I started the Grief Series a decade ago by accident and it will be completed (I think) in 2023. I’m putting to bed what will be 13 years of daily work, energy, time and attention whilst simultaneously winding up to the most ambitious project of my career, the 7th and final project, a 9 day festival of grief called All That Lives. Winding up and winding down at the same time. It’s a disorientating feeling.

Feelings have been central to the success of the artworks and an engagement with the emotional landscape of my collaborators is a gift but I’ve felt less clear when it comes to the running of the organisation. Does my propensity to share and sometimes over share, make me less of a leader? Should I be developing a more hard nosed leadership style like the leaders I saw growing up. Stoic, shrewd, compartmentalised?

Dawn has given me tools that create space to name the feelings and look at them in the face but at the same time separate out the facts. The categories are Facts, Feelings, Findings and Future and you can see a related blog by Dawn here

Going in to the exercise, I had worried that the process of extricating facts from feelings might feel damning. That I would see all of my emotions and realise how irrational they were. That some of the ‘Facts don’t care about your feelings’ opinions of certain internet users might, in this case, have a point. And yet it has had the exact opposite effect. I have been able to cut myself some slack, zoom out and hold space for myself in the way I usually would for a student, emerging artist or mentee. In working with Dawn I am not only learning an immense amount from her but developing skills to apply the compassion and patience I have for my students to mentor myself. I’m still practising and sometimes I inevitably slip back into old habits but new ones are definitely forming.

Through work on The Grief Series we have prioritised giving our participants a ‘good end’ to the project as much as we possibly can, in the way they might not have had in bereavement. We knew that despite funding targets to ‘engage’ audience and beneficiaries there is as much art to disengaging them ethically, gently and with a bearing witness to the passing of our time together. We have worked our hardest to do that for others but have I been doing that for myself and my core team? How can we give The Grief Series the good ending it deserves and what might that look like for each of us? This process is unfolding as an application of our outward facing values to our everyday organisational workings. We are listening. We are changing and we are growing.
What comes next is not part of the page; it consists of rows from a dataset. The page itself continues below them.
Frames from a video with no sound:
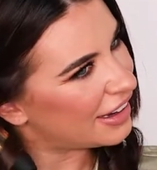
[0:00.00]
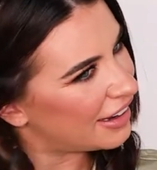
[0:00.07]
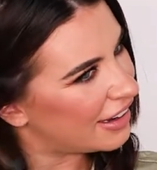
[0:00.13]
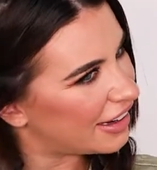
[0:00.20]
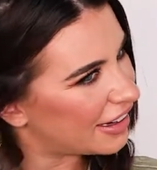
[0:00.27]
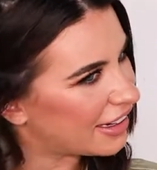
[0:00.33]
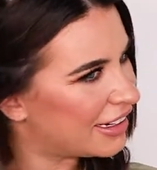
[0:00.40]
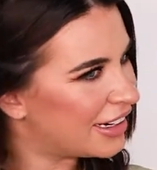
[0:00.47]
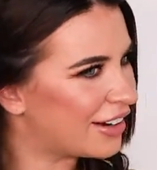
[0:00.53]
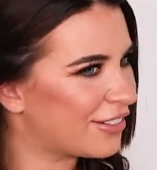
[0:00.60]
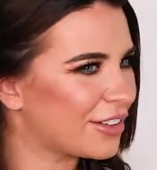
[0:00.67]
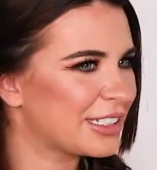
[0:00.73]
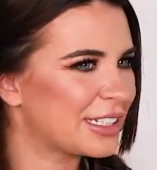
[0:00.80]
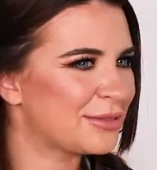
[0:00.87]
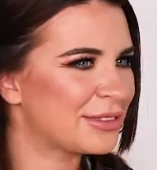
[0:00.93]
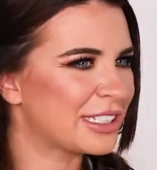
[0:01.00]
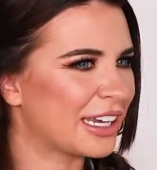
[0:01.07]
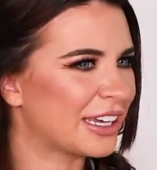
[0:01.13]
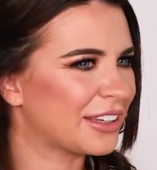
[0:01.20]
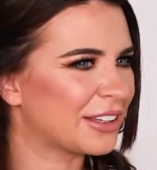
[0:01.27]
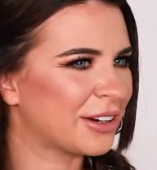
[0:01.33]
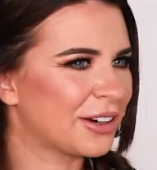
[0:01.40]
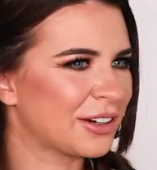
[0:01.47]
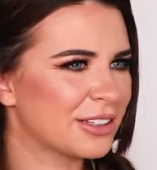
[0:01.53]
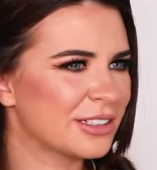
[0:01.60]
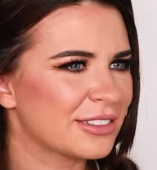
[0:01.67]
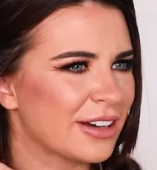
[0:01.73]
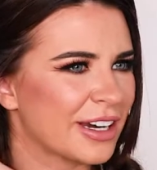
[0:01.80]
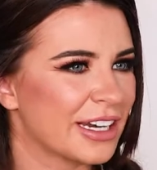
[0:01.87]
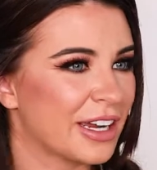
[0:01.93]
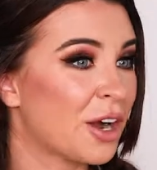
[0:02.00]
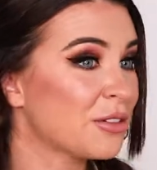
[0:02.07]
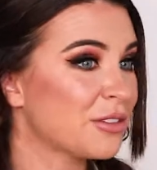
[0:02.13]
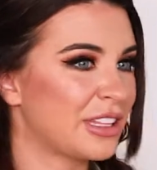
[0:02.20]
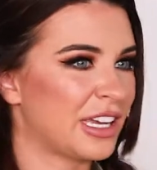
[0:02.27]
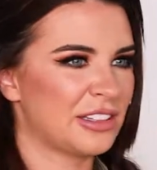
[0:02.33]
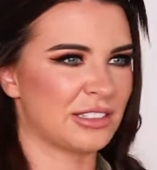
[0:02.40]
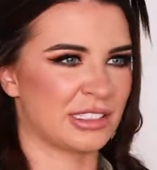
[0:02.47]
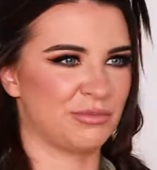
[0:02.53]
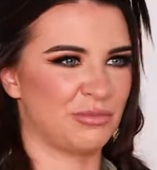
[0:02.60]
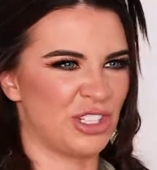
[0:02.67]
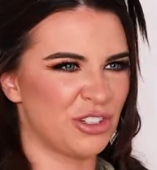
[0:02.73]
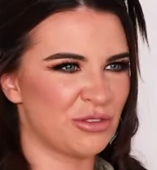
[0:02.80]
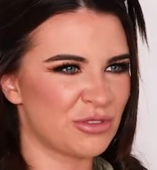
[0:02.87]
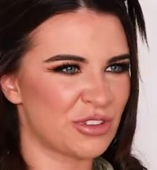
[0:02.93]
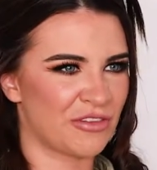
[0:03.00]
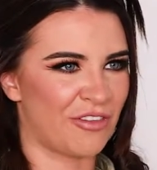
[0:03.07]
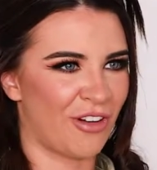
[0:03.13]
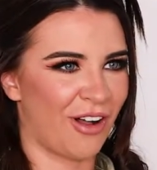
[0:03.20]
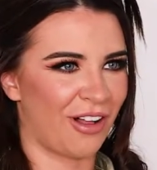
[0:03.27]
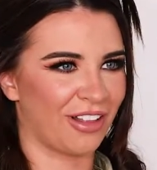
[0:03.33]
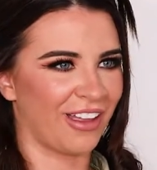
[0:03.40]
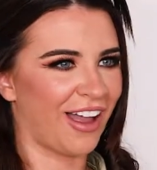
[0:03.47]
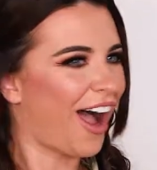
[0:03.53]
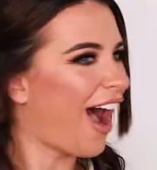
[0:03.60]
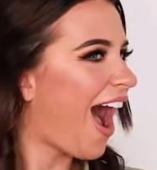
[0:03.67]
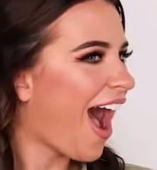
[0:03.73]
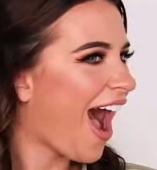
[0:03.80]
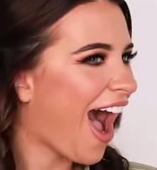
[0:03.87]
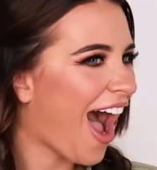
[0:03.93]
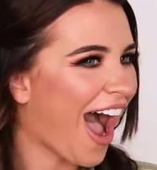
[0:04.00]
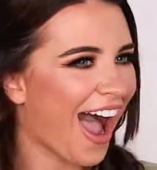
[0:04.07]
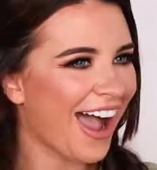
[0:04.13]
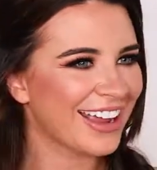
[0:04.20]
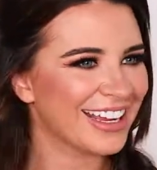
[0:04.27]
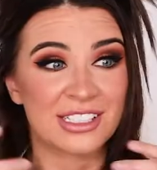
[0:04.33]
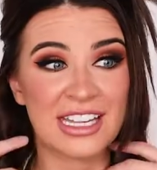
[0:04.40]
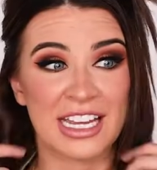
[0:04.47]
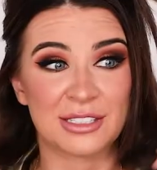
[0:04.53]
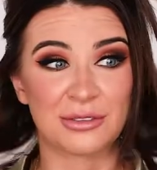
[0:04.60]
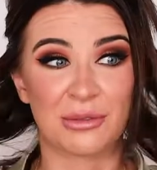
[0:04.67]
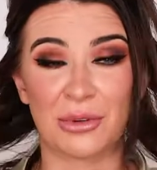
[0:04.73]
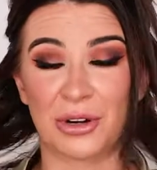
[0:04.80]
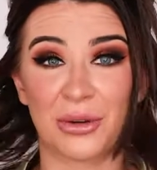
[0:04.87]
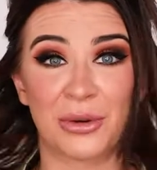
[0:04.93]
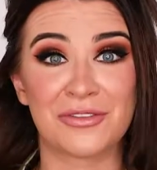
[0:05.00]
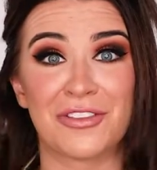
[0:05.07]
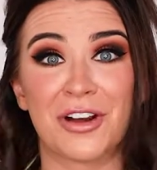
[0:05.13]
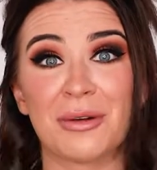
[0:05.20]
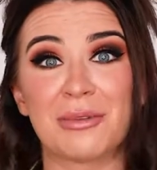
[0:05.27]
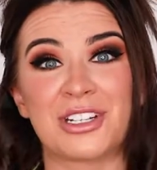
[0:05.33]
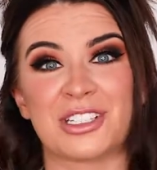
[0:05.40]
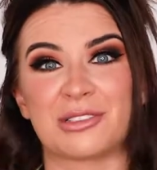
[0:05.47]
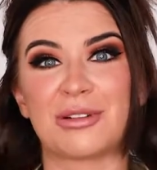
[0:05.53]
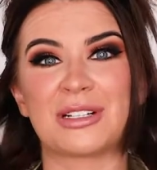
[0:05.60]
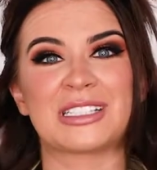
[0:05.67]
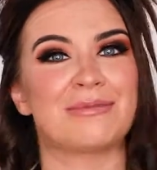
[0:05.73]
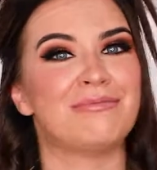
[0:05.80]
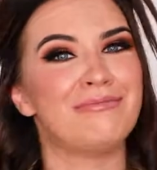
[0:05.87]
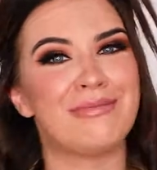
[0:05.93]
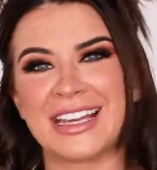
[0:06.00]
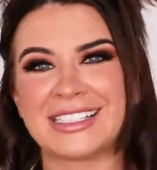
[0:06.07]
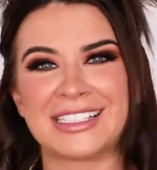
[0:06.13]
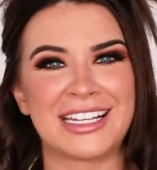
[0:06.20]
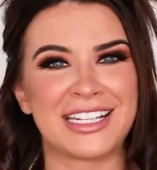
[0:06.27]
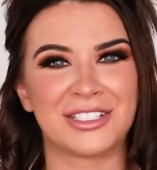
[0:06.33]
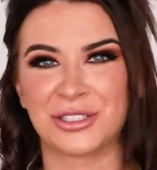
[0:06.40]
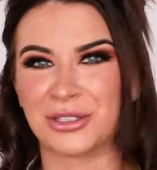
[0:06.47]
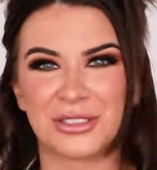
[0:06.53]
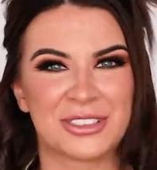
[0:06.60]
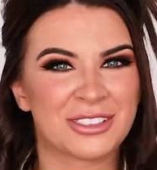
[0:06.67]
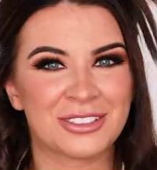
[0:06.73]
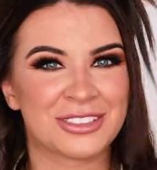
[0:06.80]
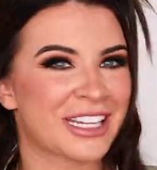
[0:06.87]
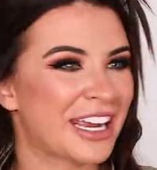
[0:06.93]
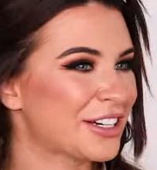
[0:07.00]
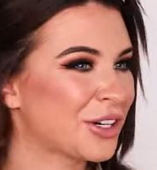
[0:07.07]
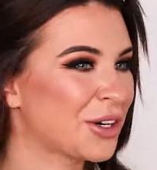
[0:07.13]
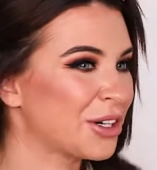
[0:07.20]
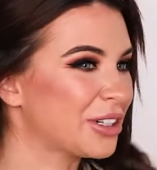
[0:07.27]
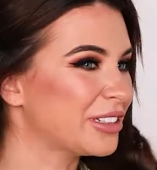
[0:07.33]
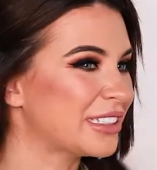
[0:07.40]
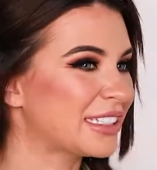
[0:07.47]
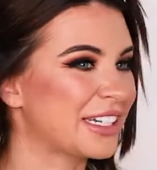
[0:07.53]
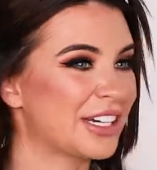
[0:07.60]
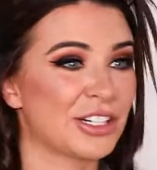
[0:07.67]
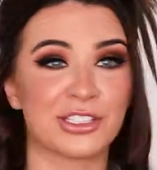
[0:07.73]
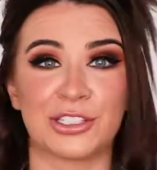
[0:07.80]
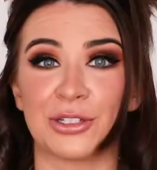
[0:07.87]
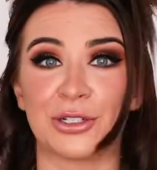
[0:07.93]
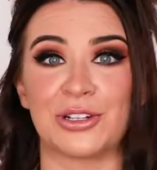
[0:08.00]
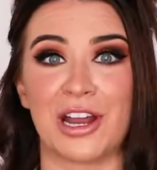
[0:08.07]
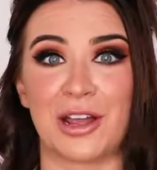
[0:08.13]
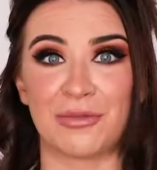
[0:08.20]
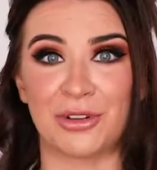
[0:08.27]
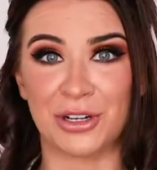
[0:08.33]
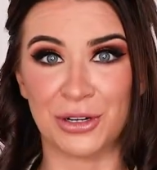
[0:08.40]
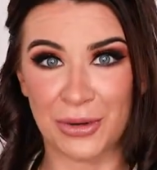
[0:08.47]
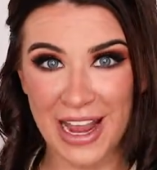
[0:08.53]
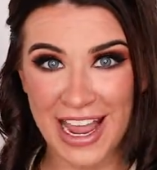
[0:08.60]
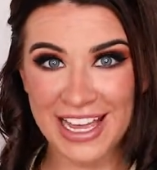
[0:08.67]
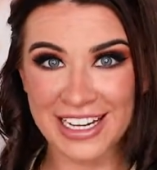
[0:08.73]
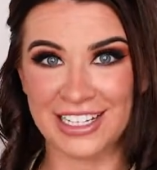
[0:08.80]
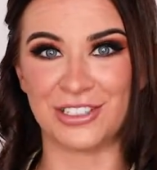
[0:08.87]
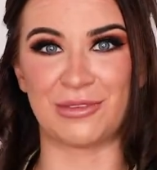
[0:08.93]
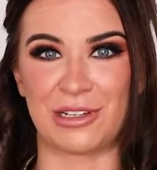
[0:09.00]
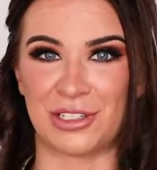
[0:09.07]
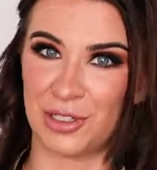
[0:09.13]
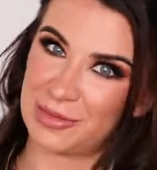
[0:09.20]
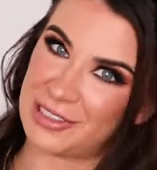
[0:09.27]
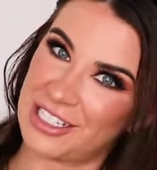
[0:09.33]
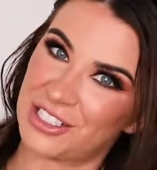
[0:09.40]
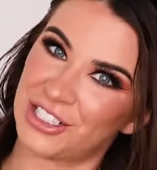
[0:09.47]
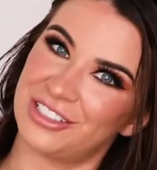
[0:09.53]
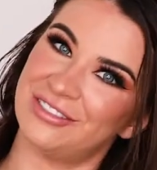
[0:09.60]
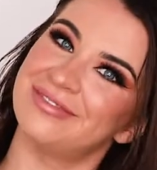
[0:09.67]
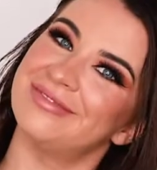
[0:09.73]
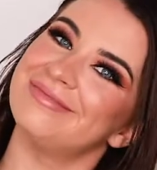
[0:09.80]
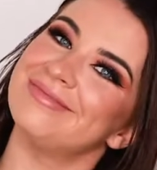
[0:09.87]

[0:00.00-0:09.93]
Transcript: I can never seem to get the curls right. Oh, that looks beautiful. So that's what we're going for. We just want some messy, tousled kind of curls here. So now I'm going to go ahead and do my top section.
Dawn is not only mentoring me but building within me skills to mentor myself once our time together is over. Perhaps inspiring change is about sharing your workings out rather than glossing over the tricky bits to give the illusion of a sleek, linear process.

It’s a cause for celebration. I can’t thank Dawn enough. Now I need to work out how I want to mark and acknowledge these small, sometimes invisible, but deeply significant wins.